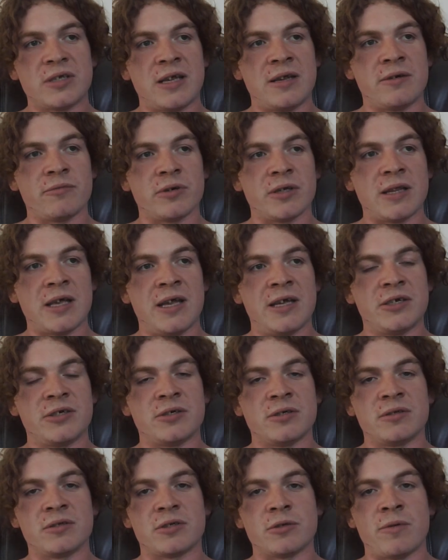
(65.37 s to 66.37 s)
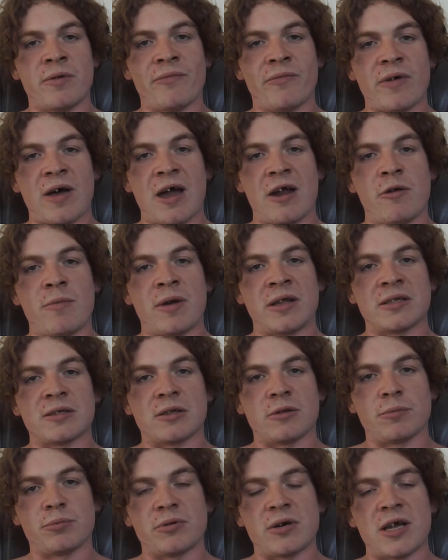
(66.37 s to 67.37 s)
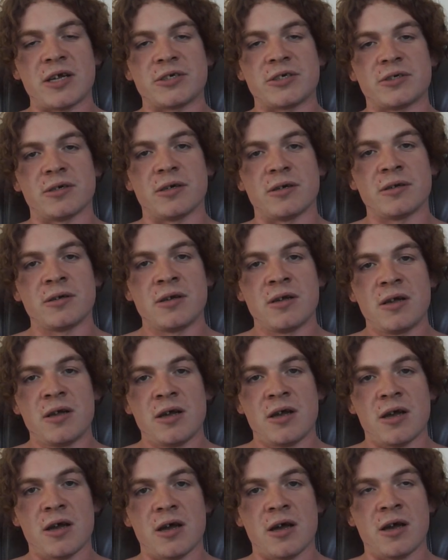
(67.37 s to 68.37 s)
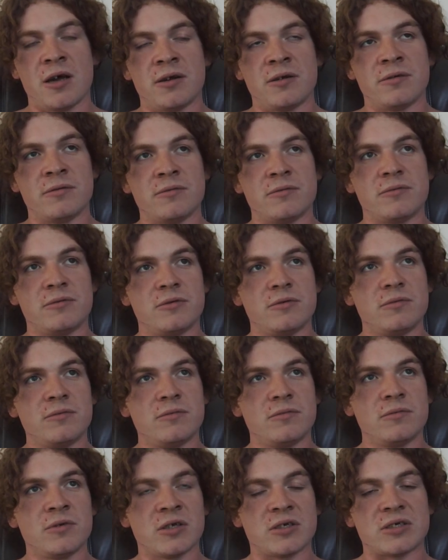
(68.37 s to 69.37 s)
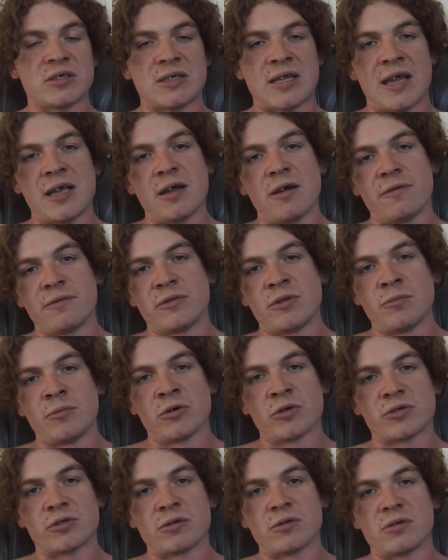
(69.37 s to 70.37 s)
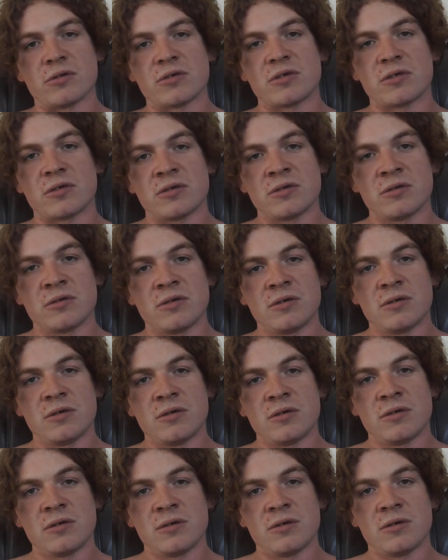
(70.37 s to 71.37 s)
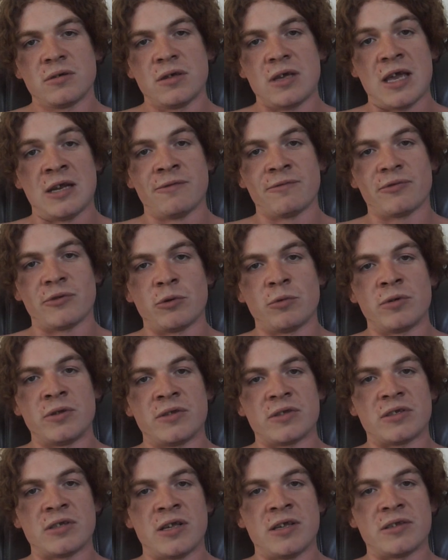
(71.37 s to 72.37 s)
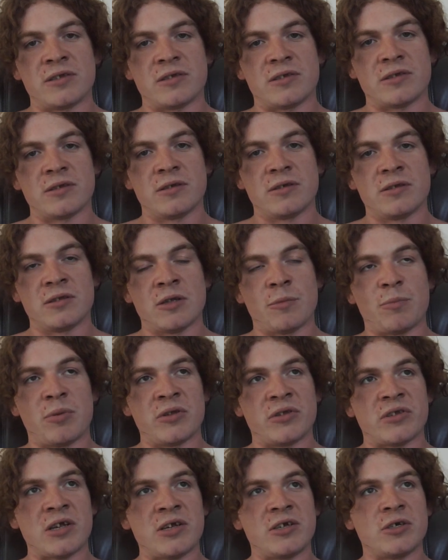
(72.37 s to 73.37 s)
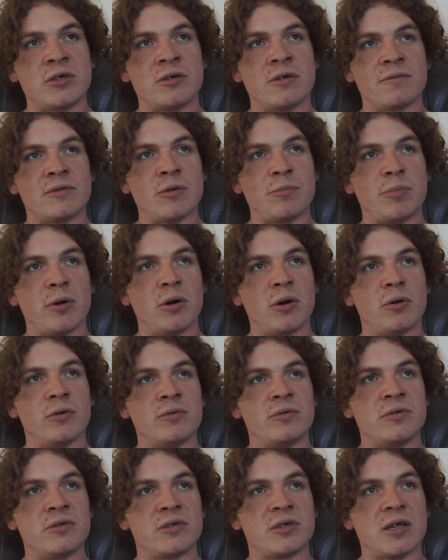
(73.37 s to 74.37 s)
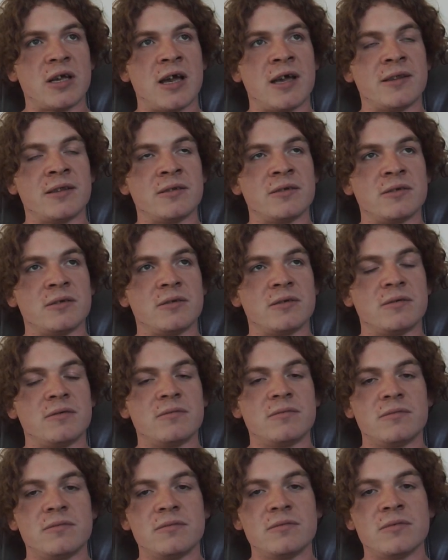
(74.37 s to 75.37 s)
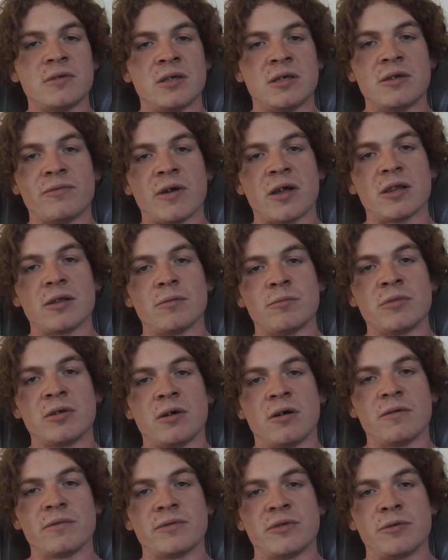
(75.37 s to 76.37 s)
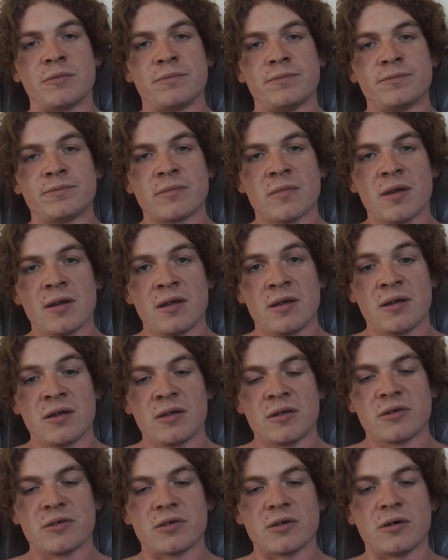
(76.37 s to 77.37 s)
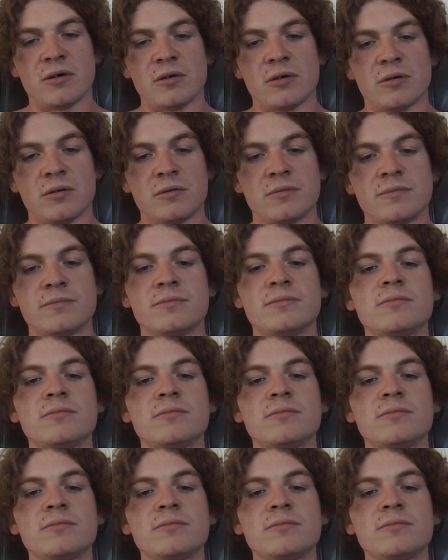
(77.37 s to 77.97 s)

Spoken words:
in relation to environmental pressure and the state of the muscles influences the position of the bones and the development of them. So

-=-=-=-=-

Give every line above again exactly, omitting whatever pictures appear.

SOLUTION TO THIS PROBLEM:
(65.37 s to 66.37 s)
(66.37 s to 67.37 s)
(67.37 s to 68.37 s)
(68.37 s to 69.37 s)
(69.37 s to 70.37 s)
(70.37 s to 71.37 s)
(71.37 s to 72.37 s)
(72.37 s to 73.37 s)
(73.37 s to 74.37 s)
(74.37 s to 75.37 s)
(75.37 s to 76.37 s)
(76.37 s to 77.37 s)
(77.37 s to 77.97 s)

Spoken words:
in relation to environmental pressure and the state of the muscles influences the position of the bones and the development of them. So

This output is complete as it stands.